What to produce: From the entries below, print exactly the span beginning with the line holding "(187.05 s to 187.95 s)" and ending with the line holding "(192.45 s to 192.85 s)", endpoints included, and skip any pictures.

═════ Data

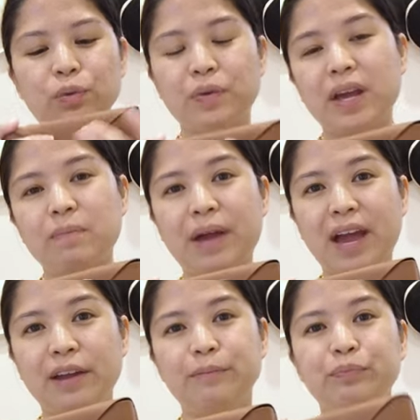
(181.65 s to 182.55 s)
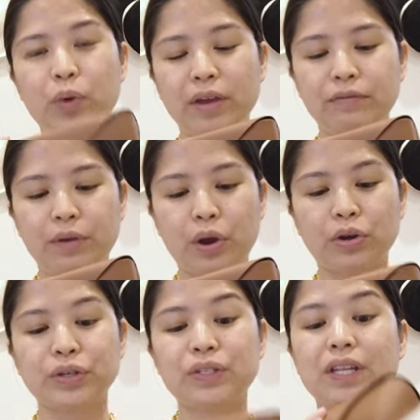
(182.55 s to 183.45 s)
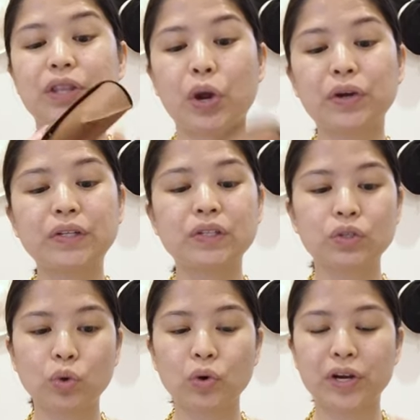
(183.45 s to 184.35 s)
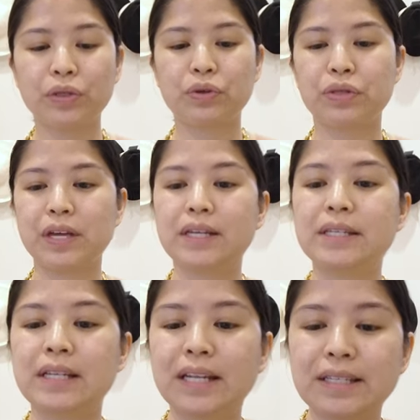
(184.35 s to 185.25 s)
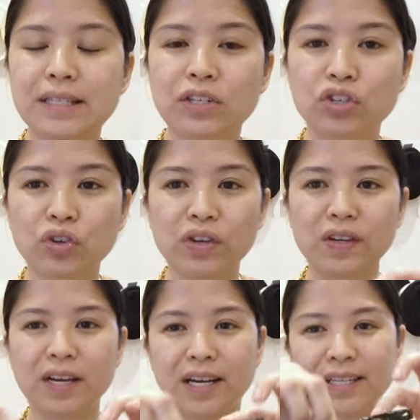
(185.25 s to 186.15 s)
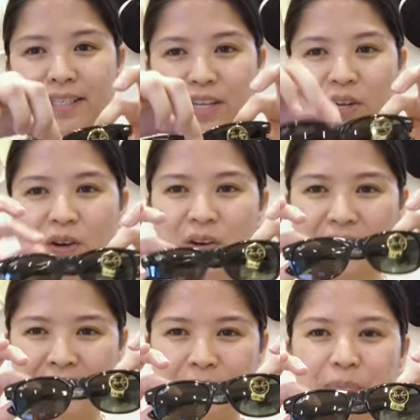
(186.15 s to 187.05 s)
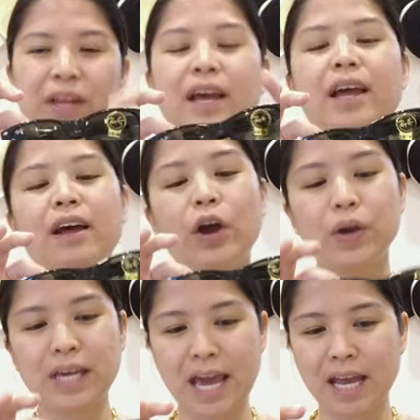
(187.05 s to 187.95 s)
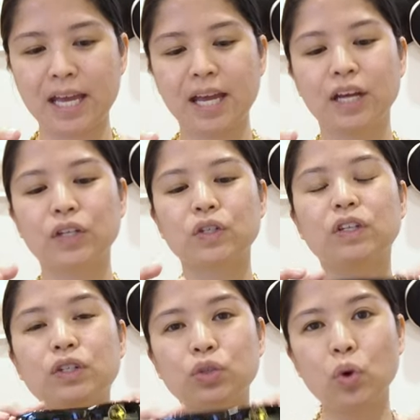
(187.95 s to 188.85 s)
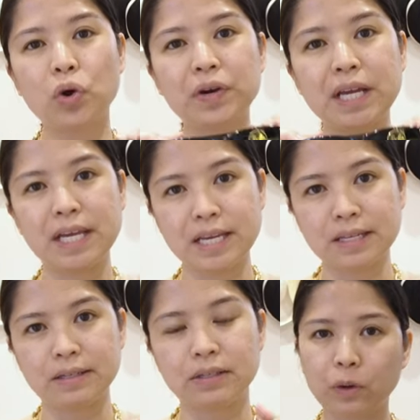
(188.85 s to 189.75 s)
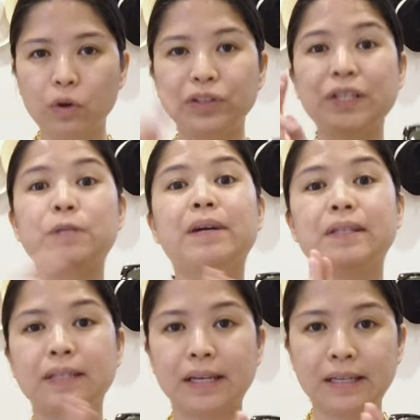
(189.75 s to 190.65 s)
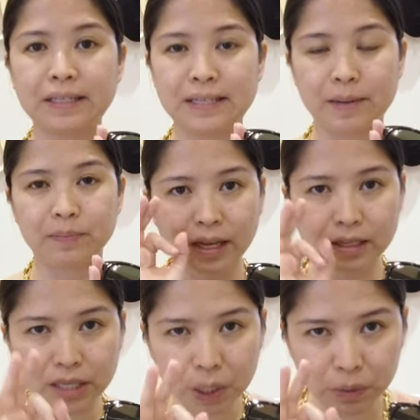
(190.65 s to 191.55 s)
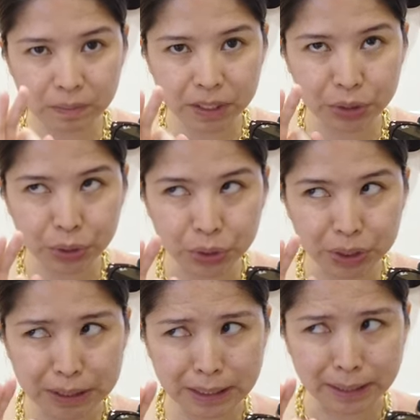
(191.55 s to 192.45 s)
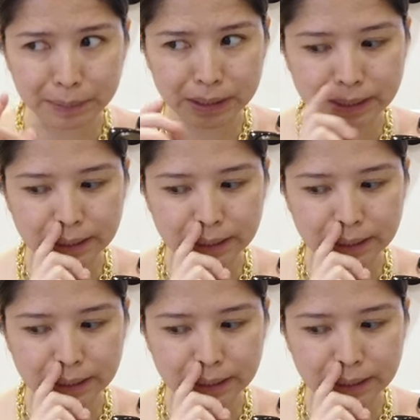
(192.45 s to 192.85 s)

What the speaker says: Ray-Ban Wayfarers. And there is a story to this. Let's show you guys here. Okay. So the story is, well, this is my second attempt, and there will be a third attempt,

══════════

Answer space:
(187.05 s to 187.95 s)
(187.95 s to 188.85 s)
(188.85 s to 189.75 s)
(189.75 s to 190.65 s)
(190.65 s to 191.55 s)
(191.55 s to 192.45 s)
(192.45 s to 192.85 s)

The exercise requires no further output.